### Extracted records

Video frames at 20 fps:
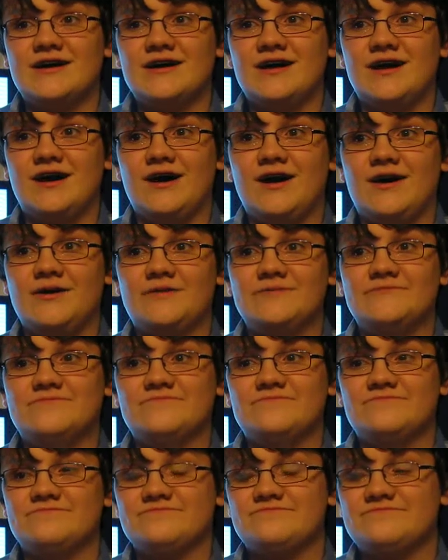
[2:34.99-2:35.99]

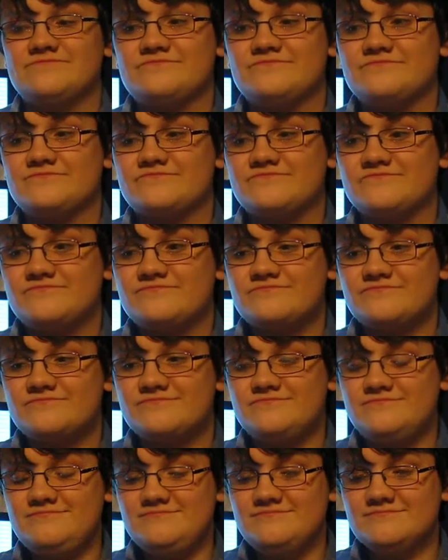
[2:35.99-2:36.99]

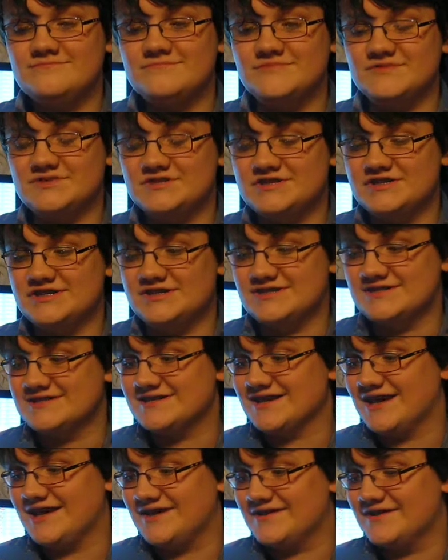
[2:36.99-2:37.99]
Jeez,
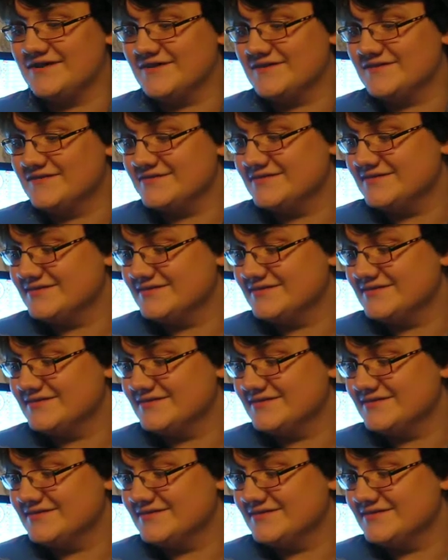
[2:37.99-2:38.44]
I don't know.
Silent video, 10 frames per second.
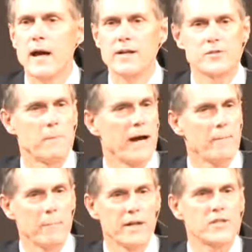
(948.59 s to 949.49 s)
It's my,
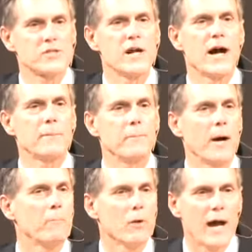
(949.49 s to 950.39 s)
but it's not
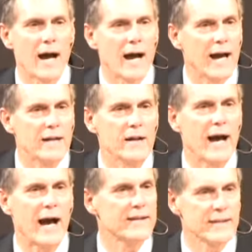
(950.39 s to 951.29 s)
a blind
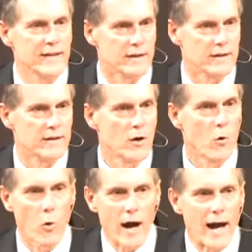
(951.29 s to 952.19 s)
idea.
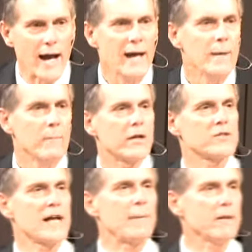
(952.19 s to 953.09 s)
Why?
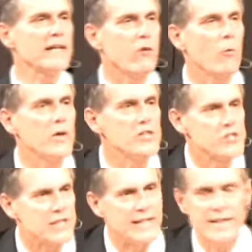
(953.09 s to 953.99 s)
Because I believe what we
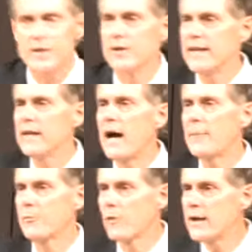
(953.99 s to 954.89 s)
see here in
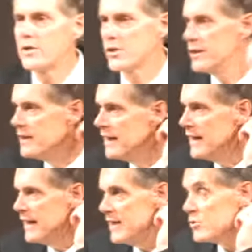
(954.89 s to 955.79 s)
operation
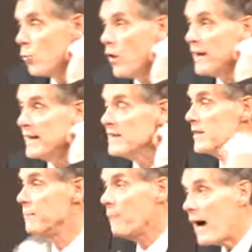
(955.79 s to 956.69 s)
is what is,
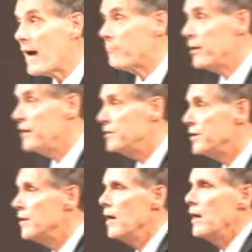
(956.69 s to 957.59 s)
in my
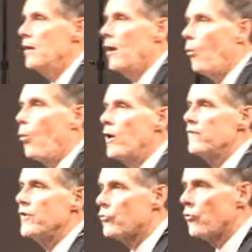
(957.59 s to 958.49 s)
opinion, uh, one of the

######

_Task item_.
For this exercise, return every line from the data that holds the string "frames".

_Result for this exercise_.
Video frames at 20 fps:
Silent video, 10 frames per second.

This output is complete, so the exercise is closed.